**Instructions to follow:** Pictures aside, copy every record word for word.

--------------------

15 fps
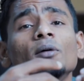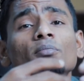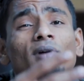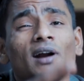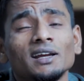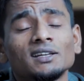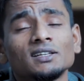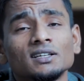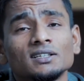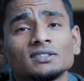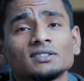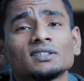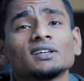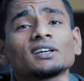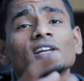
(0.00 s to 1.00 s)

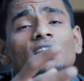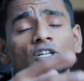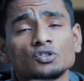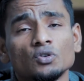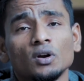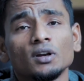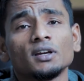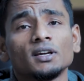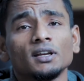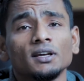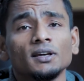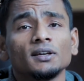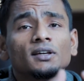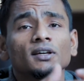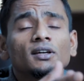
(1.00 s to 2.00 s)
brightness electronically.
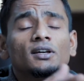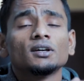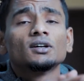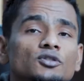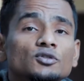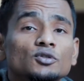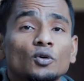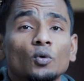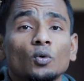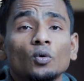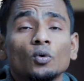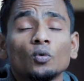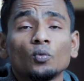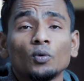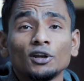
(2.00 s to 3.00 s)
So
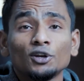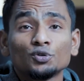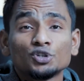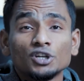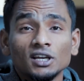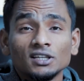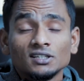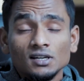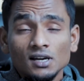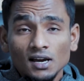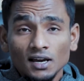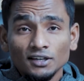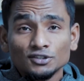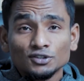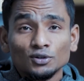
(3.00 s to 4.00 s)
when you change
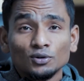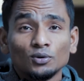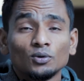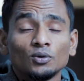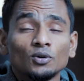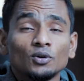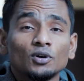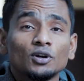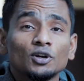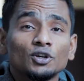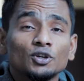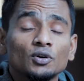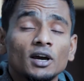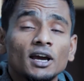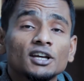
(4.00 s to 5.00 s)
ISO,
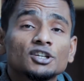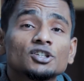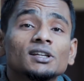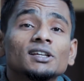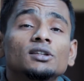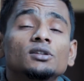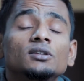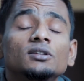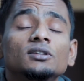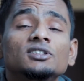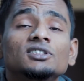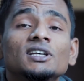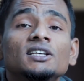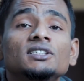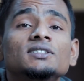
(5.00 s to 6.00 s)
you're actually
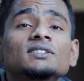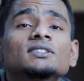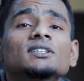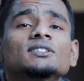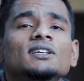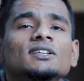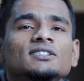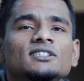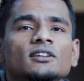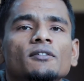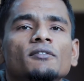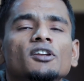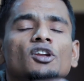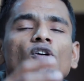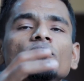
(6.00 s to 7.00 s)
changing the
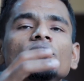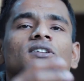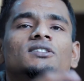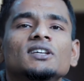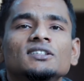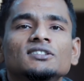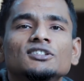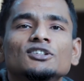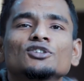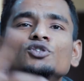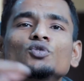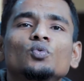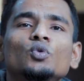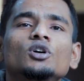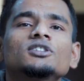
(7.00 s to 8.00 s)
sensitivity of the sensor
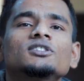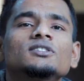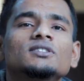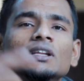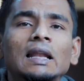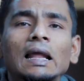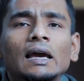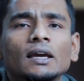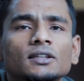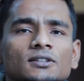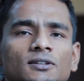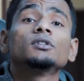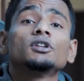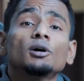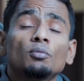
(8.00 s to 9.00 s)
towards the light.
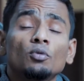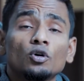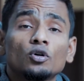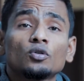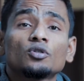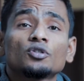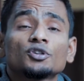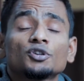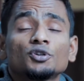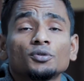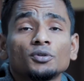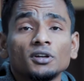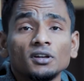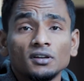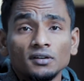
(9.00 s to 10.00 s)
The more you
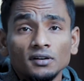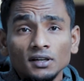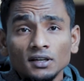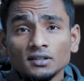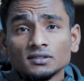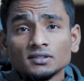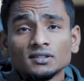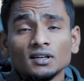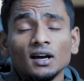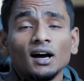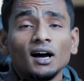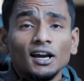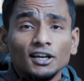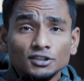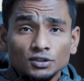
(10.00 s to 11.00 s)
increase
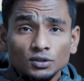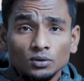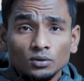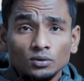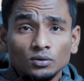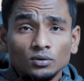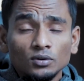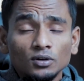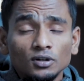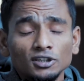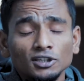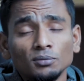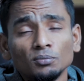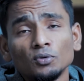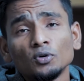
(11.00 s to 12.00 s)
ISO,
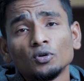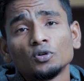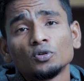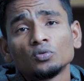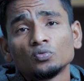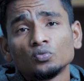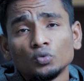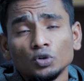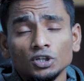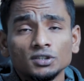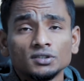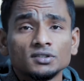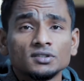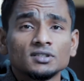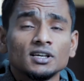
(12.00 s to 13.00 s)
the more
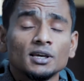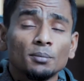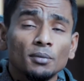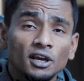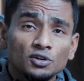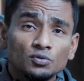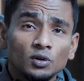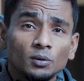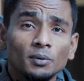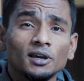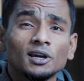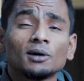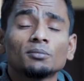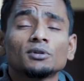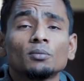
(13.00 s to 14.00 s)
worse the image will
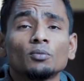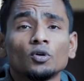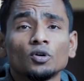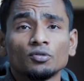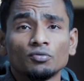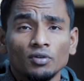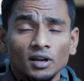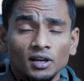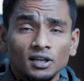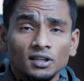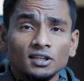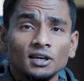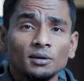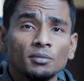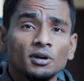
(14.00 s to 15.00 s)
become, the more grainy
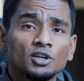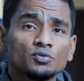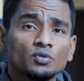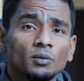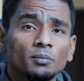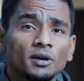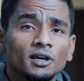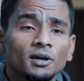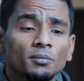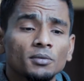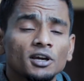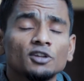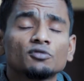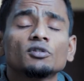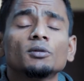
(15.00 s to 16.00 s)
the image will become.
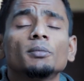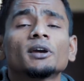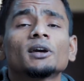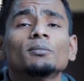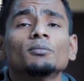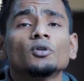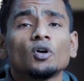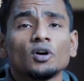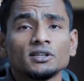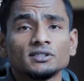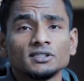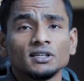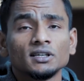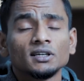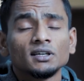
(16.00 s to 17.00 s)
It will become
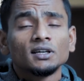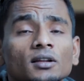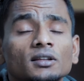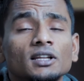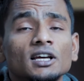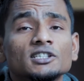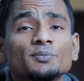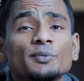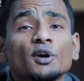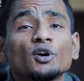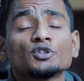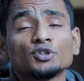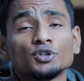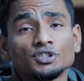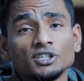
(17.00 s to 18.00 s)
noisy. That's
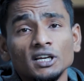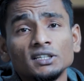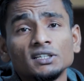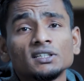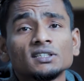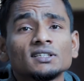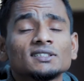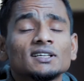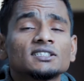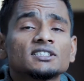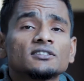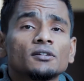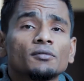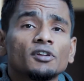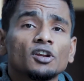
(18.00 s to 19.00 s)
because you're changing the
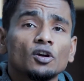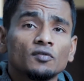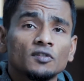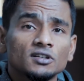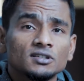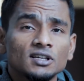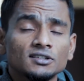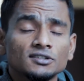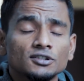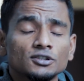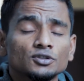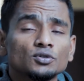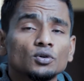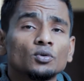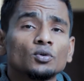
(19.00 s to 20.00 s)
sensitivity of the sensor.
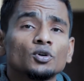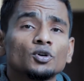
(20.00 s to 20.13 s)
So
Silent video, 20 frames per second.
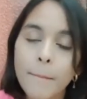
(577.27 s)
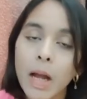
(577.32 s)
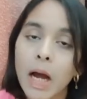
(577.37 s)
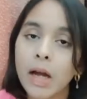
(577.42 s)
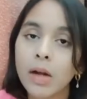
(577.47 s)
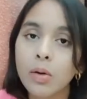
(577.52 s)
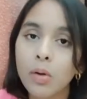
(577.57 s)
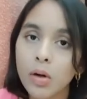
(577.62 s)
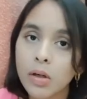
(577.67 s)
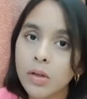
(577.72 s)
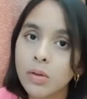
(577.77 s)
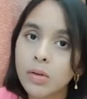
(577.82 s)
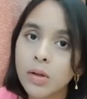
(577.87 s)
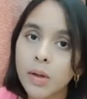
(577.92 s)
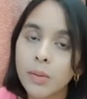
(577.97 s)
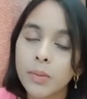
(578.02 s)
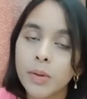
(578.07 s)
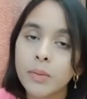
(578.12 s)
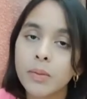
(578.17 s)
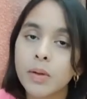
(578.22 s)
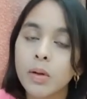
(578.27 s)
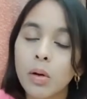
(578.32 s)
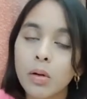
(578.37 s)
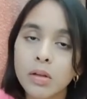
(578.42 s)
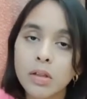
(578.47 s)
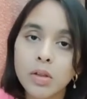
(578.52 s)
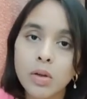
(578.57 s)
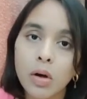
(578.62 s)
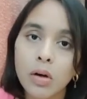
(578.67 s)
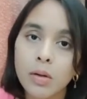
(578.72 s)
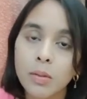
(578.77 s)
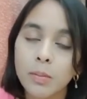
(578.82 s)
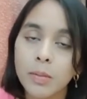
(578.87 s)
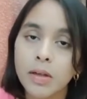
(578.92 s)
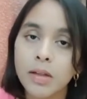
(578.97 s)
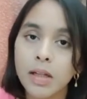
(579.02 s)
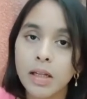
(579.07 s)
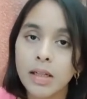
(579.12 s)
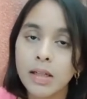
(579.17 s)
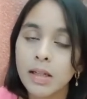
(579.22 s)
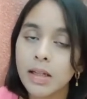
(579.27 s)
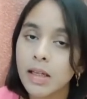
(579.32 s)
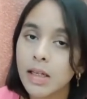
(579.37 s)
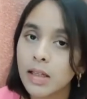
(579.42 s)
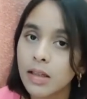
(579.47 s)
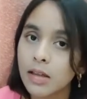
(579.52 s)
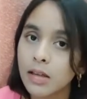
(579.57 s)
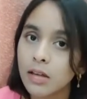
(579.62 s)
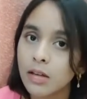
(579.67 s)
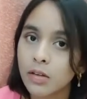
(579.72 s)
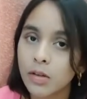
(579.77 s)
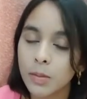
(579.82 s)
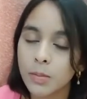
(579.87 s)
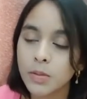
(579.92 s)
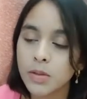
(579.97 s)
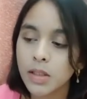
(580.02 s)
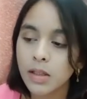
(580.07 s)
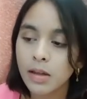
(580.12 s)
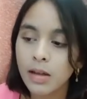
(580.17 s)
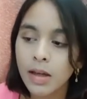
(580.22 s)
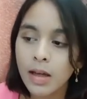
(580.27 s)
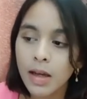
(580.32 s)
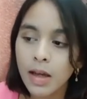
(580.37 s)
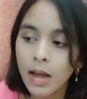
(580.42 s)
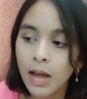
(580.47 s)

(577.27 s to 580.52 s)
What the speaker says: I got you covered with all the documents in the link in the description.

--------------------

**Written answer:**
15 fps
(0.00 s to 1.00 s)

(1.00 s to 2.00 s)
brightness electronically.
(2.00 s to 3.00 s)
So
(3.00 s to 4.00 s)
when you change
(4.00 s to 5.00 s)
ISO,
(5.00 s to 6.00 s)
you're actually
(6.00 s to 7.00 s)
changing the
(7.00 s to 8.00 s)
sensitivity of the sensor
(8.00 s to 9.00 s)
towards the light.
(9.00 s to 10.00 s)
The more you
(10.00 s to 11.00 s)
increase
(11.00 s to 12.00 s)
ISO,
(12.00 s to 13.00 s)
the more
(13.00 s to 14.00 s)
worse the image will
(14.00 s to 15.00 s)
become, the more grainy
(15.00 s to 16.00 s)
the image will become.
(16.00 s to 17.00 s)
It will become
(17.00 s to 18.00 s)
noisy. That's
(18.00 s to 19.00 s)
because you're changing the
(19.00 s to 20.00 s)
sensitivity of the sensor.
(20.00 s to 20.13 s)
So
Silent video, 20 frames per second.
(577.27 s)
(577.32 s)
(577.37 s)
(577.42 s)
(577.47 s)
(577.52 s)
(577.57 s)
(577.62 s)
(577.67 s)
(577.72 s)
(577.77 s)
(577.82 s)
(577.87 s)
(577.92 s)
(577.97 s)
(578.02 s)
(578.07 s)
(578.12 s)
(578.17 s)
(578.22 s)
(578.27 s)
(578.32 s)
(578.37 s)
(578.42 s)
(578.47 s)
(578.52 s)
(578.57 s)
(578.62 s)
(578.67 s)
(578.72 s)
(578.77 s)
(578.82 s)
(578.87 s)
(578.92 s)
(578.97 s)
(579.02 s)
(579.07 s)
(579.12 s)
(579.17 s)
(579.22 s)
(579.27 s)
(579.32 s)
(579.37 s)
(579.42 s)
(579.47 s)
(579.52 s)
(579.57 s)
(579.62 s)
(579.67 s)
(579.72 s)
(579.77 s)
(579.82 s)
(579.87 s)
(579.92 s)
(579.97 s)
(580.02 s)
(580.07 s)
(580.12 s)
(580.17 s)
(580.22 s)
(580.27 s)
(580.32 s)
(580.37 s)
(580.42 s)
(580.47 s)

(577.27 s to 580.52 s)
What the speaker says: I got you covered with all the documents in the link in the description.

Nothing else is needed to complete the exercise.